Archive for February, 2011

The Standing Desk…

Sunday, February 27th, 2011

Have you heard of this? Basically, it’s a desk, but instead of sitting, you stand. I saw one once on a consulting job I was working on and fell in love with the idea. I’ve never lost the urge. I’m just concerned about the cost. I’d have to ask my boss for an entirely new desk and that stuff isn’t cheap.

But I think it’s cool. I’ve found that frequently, I think better on my feet. I feel more energized and purpose-driven when I’m not sitting behind a desk. It also makes me feel more active. I’m sure this would probably appear on lists of how to burn belly fat. And I need to lose some weight.

I did find this article over at Lifehacker that really answers a lot of questions one might have about the standing desk. I may have to approach my boss and try this.

I Couldn’t Make This Up!

Saturday, February 26th, 2011

So, an English ice cream parlor is serving ice cream made from human breast milk.

Let it sink in. Okay, uh, ewww. Gross, lady. Now I’m all for breastfeeding kids. The benefits are many and the stuff is free if you can make it. But I don’t want to go to Baskin Robbins and have to wonder what that thirty-second ingredient is in my ice cream. Seriously, this is effed up.

Not only that, but the ice cream costs about $22.50 per serving. She should look into ways to increase breast milk production. She could retire in just a few short years.

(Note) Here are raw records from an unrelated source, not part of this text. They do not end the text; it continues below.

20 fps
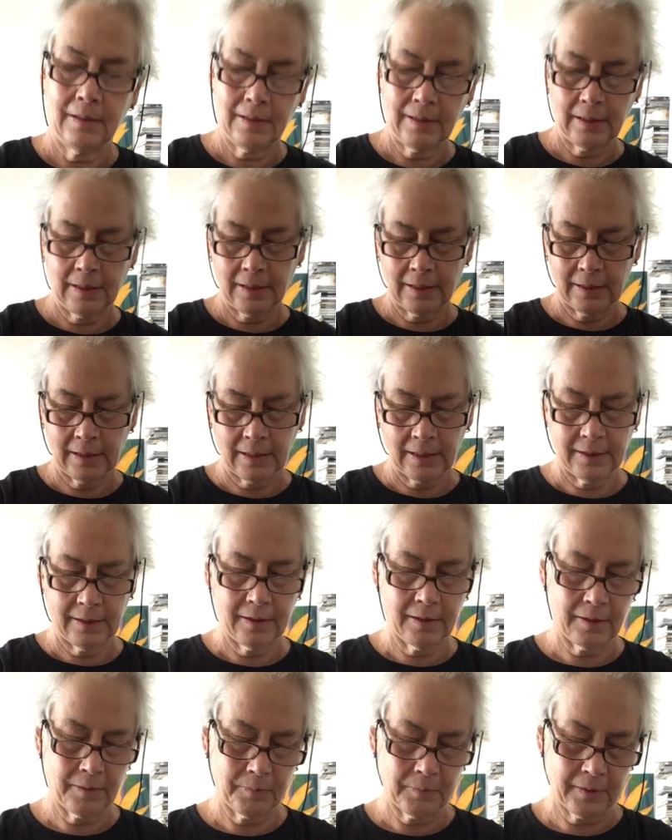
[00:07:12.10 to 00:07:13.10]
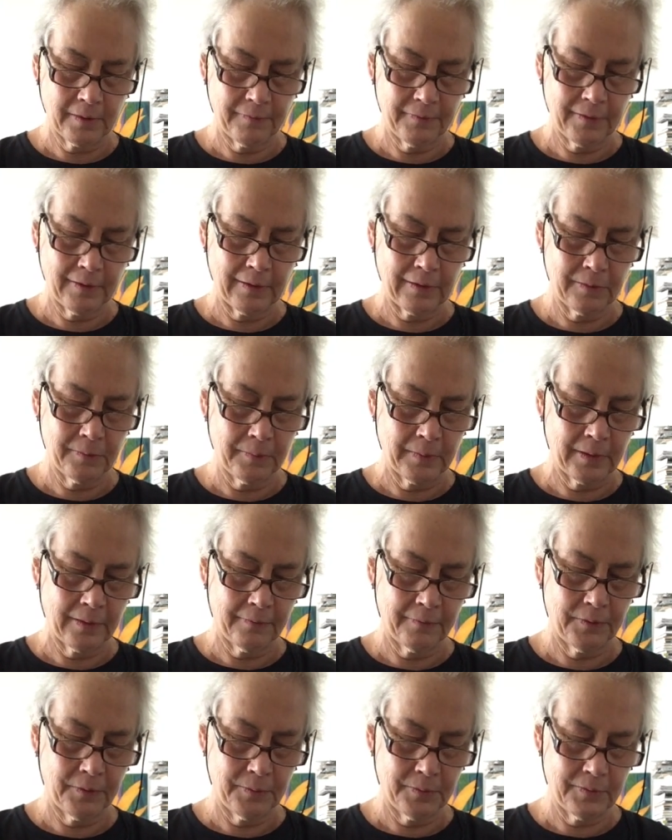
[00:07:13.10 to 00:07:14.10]
and I think I want to figure out a way
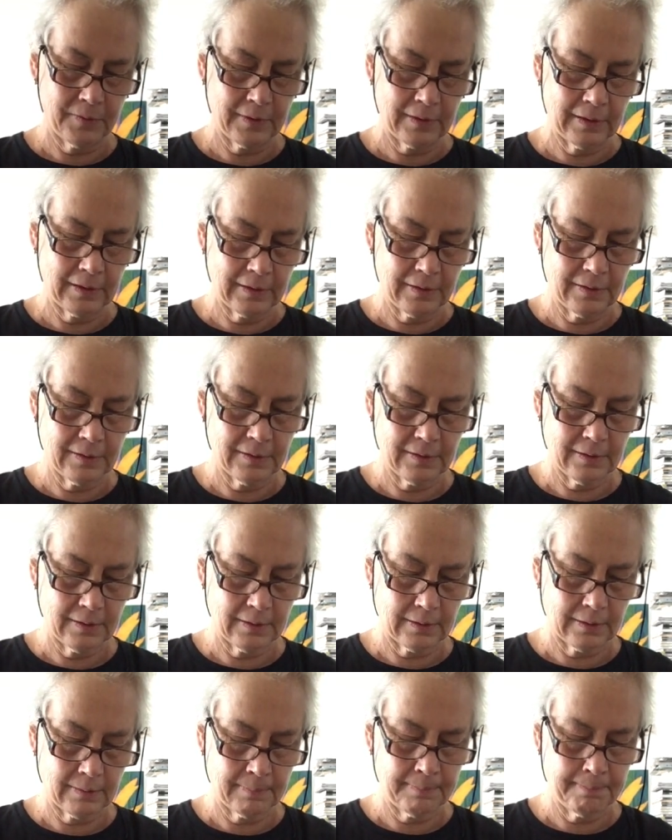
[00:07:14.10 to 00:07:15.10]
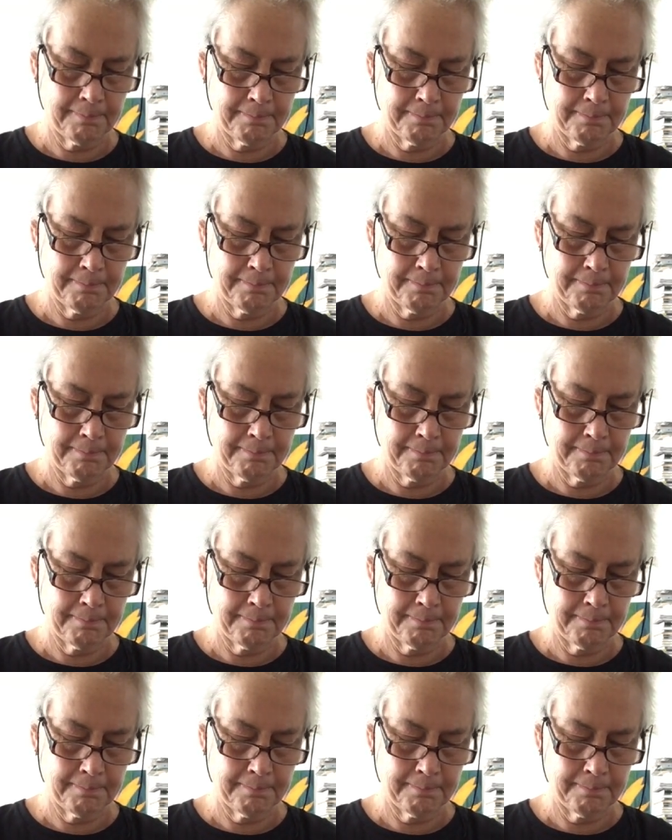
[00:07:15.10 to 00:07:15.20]
of using this.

Seriously, this is gross. It just is. I don’t care how much chocolate syrup you put on it. I ain’t eating it.

Deep Thoughts…

Saturday, February 26th, 2011

Here some things to think about:

Think about how your day started today. You got up, maybe you showered. Regardless, you prepared for the day. Maybe it started out as a good day or maybe it was rough right from the beginning. But it was your day. Now consider that your last day alive will also start just like any other day. You’ll just die sometime during it.

Here’s another one:

Next time you’re at the hospital, specifically the emergency room, take a look at the ceiling. Look up at it. For a great many people, that is the last thing they saw before they died. Perhaps the hospital should at least paint it a calming color.

On the other hand, over the counter appetite suppressants are available everywhere. I know, totally weird tangent, right?

Sarah Chalke Doesn’t Love Me…

Thursday, February 24th, 2011

I had the weirdest dream last night. And since I have a blog and I can bore you to death with inane posts, why not share it here?

I was a doctor, or maybe a nurse. Heck, maybe I was the janitor, but I think I was wearing scrubs. I wasn’t too young or old because I didn’t need acne treatment and I wasn’t fat. Come to think of it, I’m pretty sure I was in the television show ‘Scrubs’.

But to be clear, I was not Zach Braff.

Anyway, for whatever reason, I was professing my undying love/crush for Sarah Chalke, or maybe she was Dr. Elliot Reid in the dream since I seem to be in TV Land.

Regardless, after professing my love and waiting for her to reciprocate or even acknowledge it, she didn’t. Didn’t even call me back. Eventually, I woke up.

There you go.

I Make Things Happen!

Monday, February 21st, 2011

Hey!

Remember when I complained about the crap policy Webkinz had on their pets expiring after one year and locking kids out? Yeah, well guess what? A little over a month later, Webkinz reversed their policy and now allow kids to play with their existing pets indefinitely even after the code ‘expires’.

Watch out, man; I put the fear in Webkinz! Who’s next?